--- Your instructions ---
Please output exactly the lines below, starting at the line that has "[6:23.61-6:24.61]" and ending at the line that has "Lip reading: Garud", both included; leave out all pictures and include nothing else.

---*---

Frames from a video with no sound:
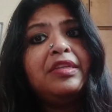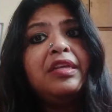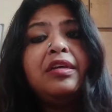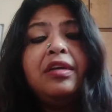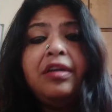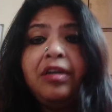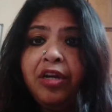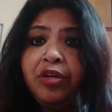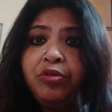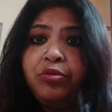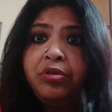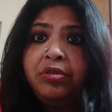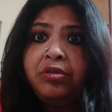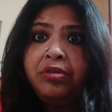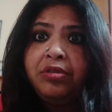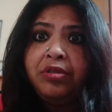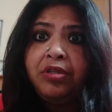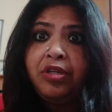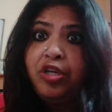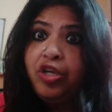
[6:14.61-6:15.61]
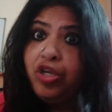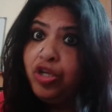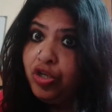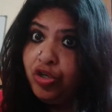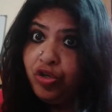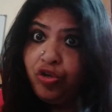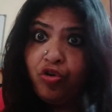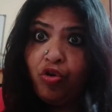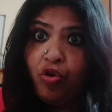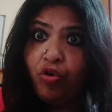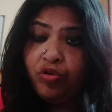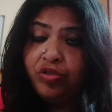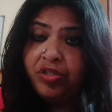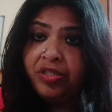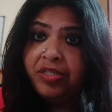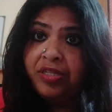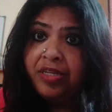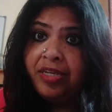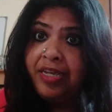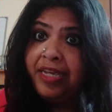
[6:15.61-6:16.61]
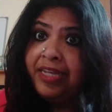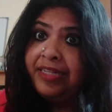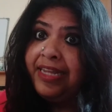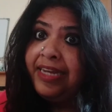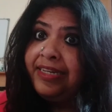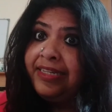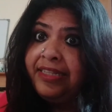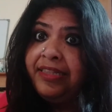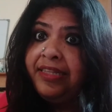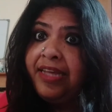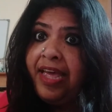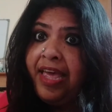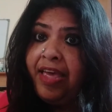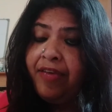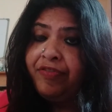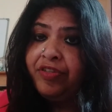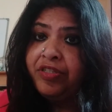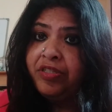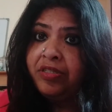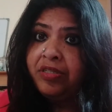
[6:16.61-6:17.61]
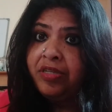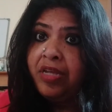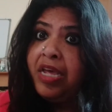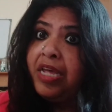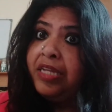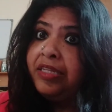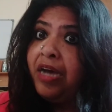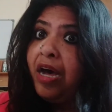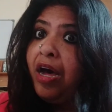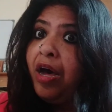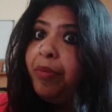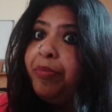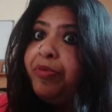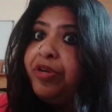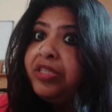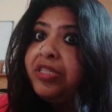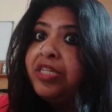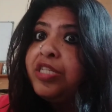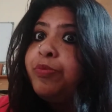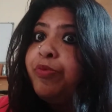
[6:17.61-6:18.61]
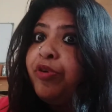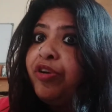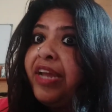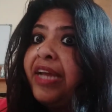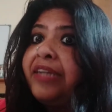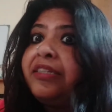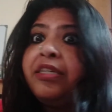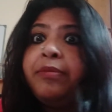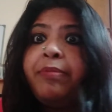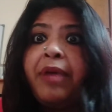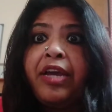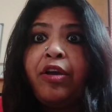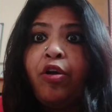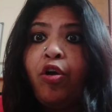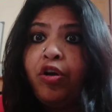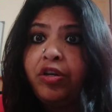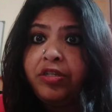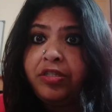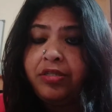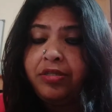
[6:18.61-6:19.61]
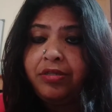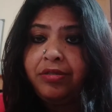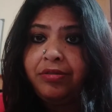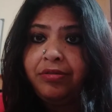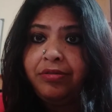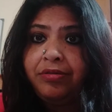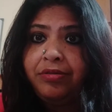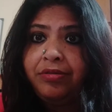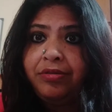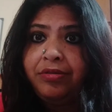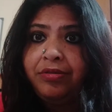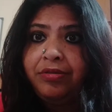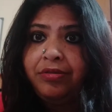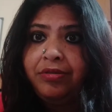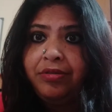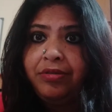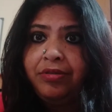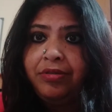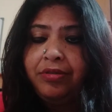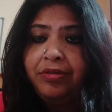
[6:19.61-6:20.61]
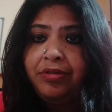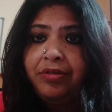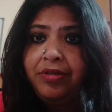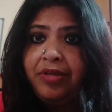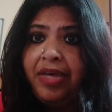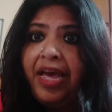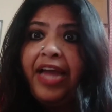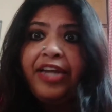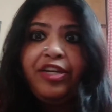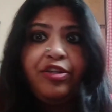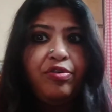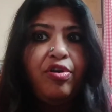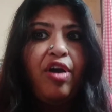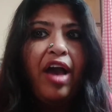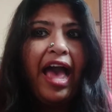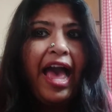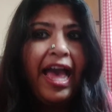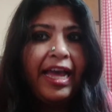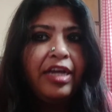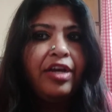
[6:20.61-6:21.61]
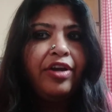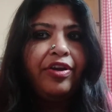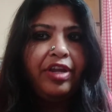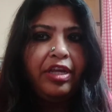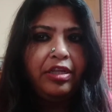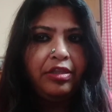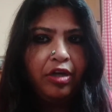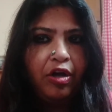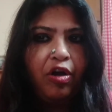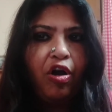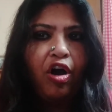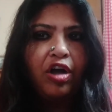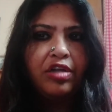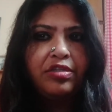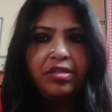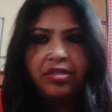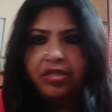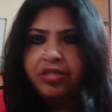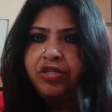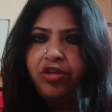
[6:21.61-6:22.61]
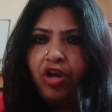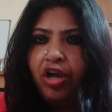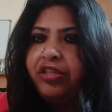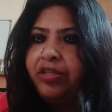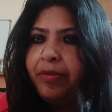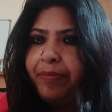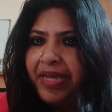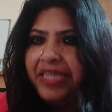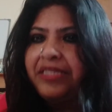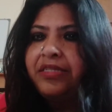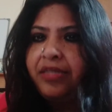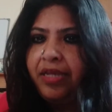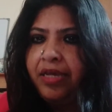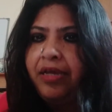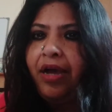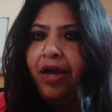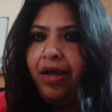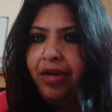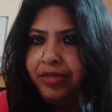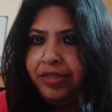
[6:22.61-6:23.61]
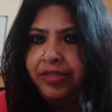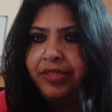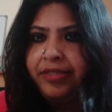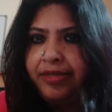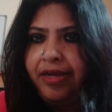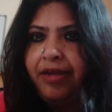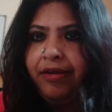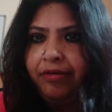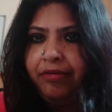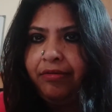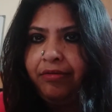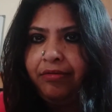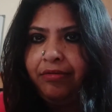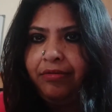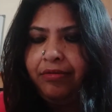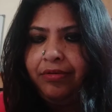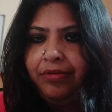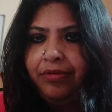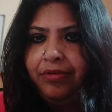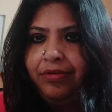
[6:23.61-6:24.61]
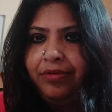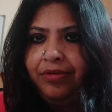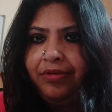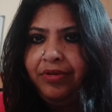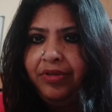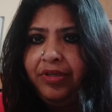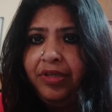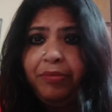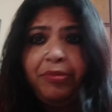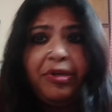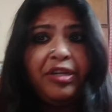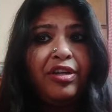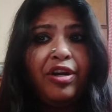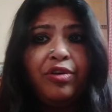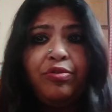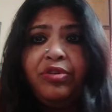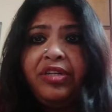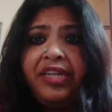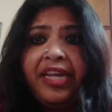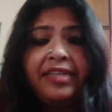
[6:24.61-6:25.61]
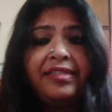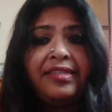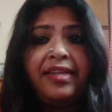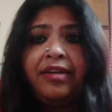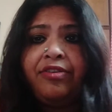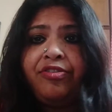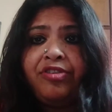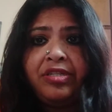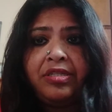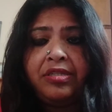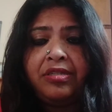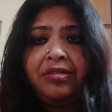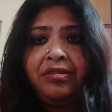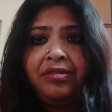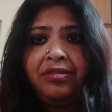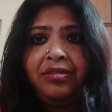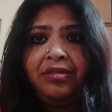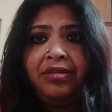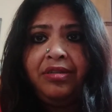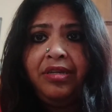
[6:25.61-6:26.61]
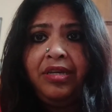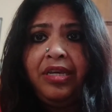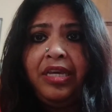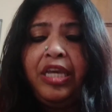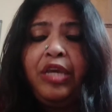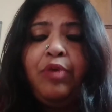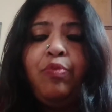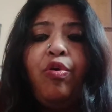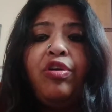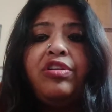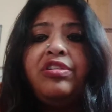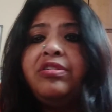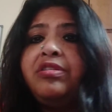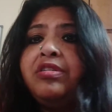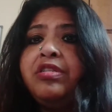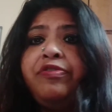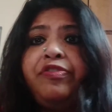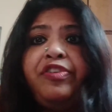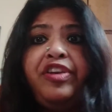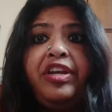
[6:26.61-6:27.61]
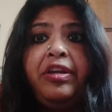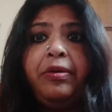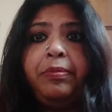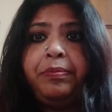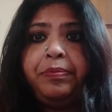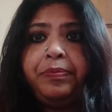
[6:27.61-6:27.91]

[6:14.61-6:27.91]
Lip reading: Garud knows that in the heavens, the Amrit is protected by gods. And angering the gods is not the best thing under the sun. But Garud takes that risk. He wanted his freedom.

---*---

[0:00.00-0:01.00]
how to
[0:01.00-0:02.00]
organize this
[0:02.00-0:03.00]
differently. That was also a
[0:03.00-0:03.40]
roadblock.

---*---

--- Answer to the problem ---
[6:23.61-6:24.61]
[6:24.61-6:25.61]
[6:25.61-6:26.61]
[6:26.61-6:27.61]
[6:27.61-6:27.91]

[6:14.61-6:27.91]
Lip reading: Garud knows that in the heavens, the Amrit is protected by gods. And angering the gods is not the best thing under the sun. But Garud takes that risk. He wanted his freedom.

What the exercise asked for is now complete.